Coaching young kids can be a challenge regardless of how experienced you are as a coach. All kids are different and learn differently and at different stages. This is your chance to revert back to being a kid and to coach in their world. Here are a number of tips to help you adapt your training sessions.
Remember they are there to have fun
Don’t use drills designed for adults - they are too repetitive and boring for kids.
Work on a 5-10 minute on/off program
Concentration spans are short at this age, so break the games up every 5-10 minutes and do something really different (such as a game of tag) then bring them back to the original game and start again with a short recap on technique.
Keep your explanations short and clear
Again, they are not here to listen to a lecture on rugby, they are here to have fun! Get the points to them quickly and use clear language.
Draw the key technical points out of them through questions
Ask the kids questions which make them think about why they are doing what they are doing. What are the important points to make the activity work?
- Q. Can I stand in front of the ball carrier? A. No - Q. Where can I stand? A. Behind him/her
- Q. Can I tackle from far away? A. No - Q. Then what do I have to do to make a good tackle? A. Get close to the ball carrier.
Re-enforce the 3 technical points constantly
For each game or activity choose 3 technical (teaching) points and ask questions that re-enforce them.

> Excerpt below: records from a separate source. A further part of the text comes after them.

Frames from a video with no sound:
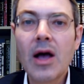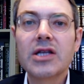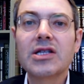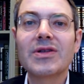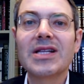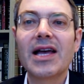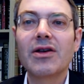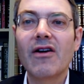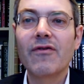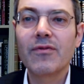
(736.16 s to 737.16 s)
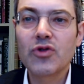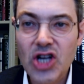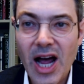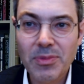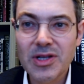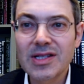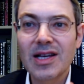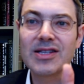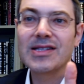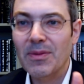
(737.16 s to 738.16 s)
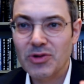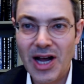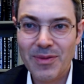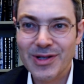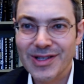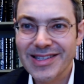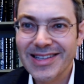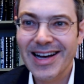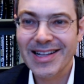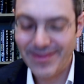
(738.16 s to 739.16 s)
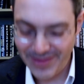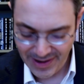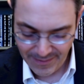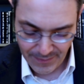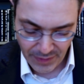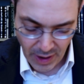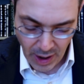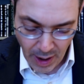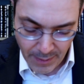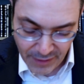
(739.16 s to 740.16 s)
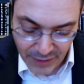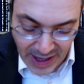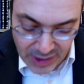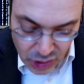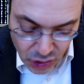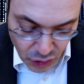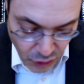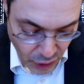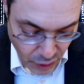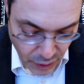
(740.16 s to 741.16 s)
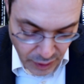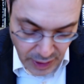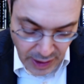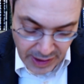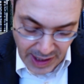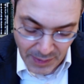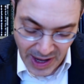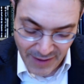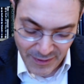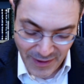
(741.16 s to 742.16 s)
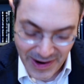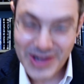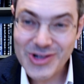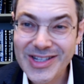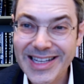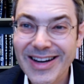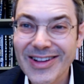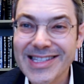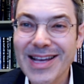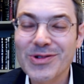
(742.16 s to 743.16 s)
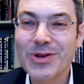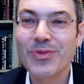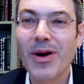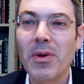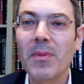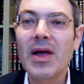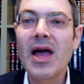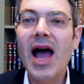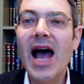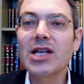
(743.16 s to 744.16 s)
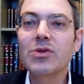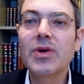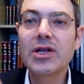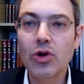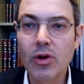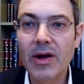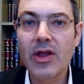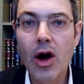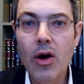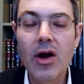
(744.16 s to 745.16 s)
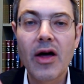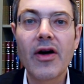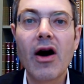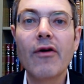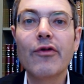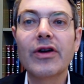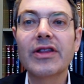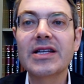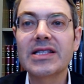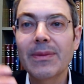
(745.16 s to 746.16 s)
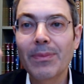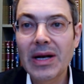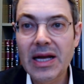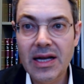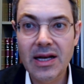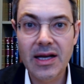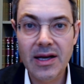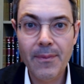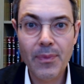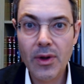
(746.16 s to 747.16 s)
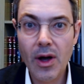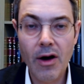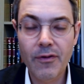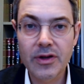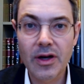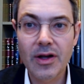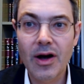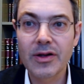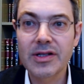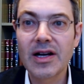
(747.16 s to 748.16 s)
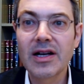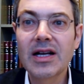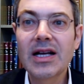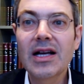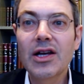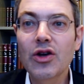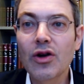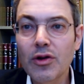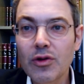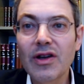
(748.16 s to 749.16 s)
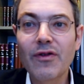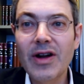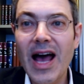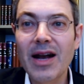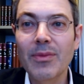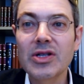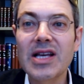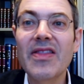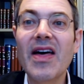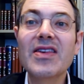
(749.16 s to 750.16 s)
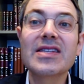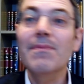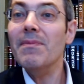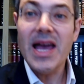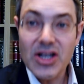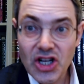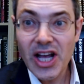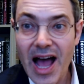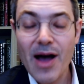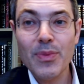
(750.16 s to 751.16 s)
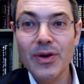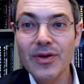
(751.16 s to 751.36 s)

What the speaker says: So it's like you have chapters and sub-chapters kind of thing. But if that's true, then we have a very interesting conceptual problem. As we talk about the olah, the offering that is completely offered on the altar, you go through different animals, and then there's a major gap,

- Tackling has 3 key points - get close, tackle low, and grip and squeeze around both legs.
Work in progression
All games or skill development should build or follow on from previous the previous games or drill. Always start as simple as possible and then build up from there.
Use Language they will understand
Here is your chance to be a kid again. Use creative names and analogies (Don't use the latest technical jargon you might have learnt in your advanced coaching course!)
- Cleaners could be called assassins, whose job is to take out any opponent trying to steal their ball (or gold for really young kids).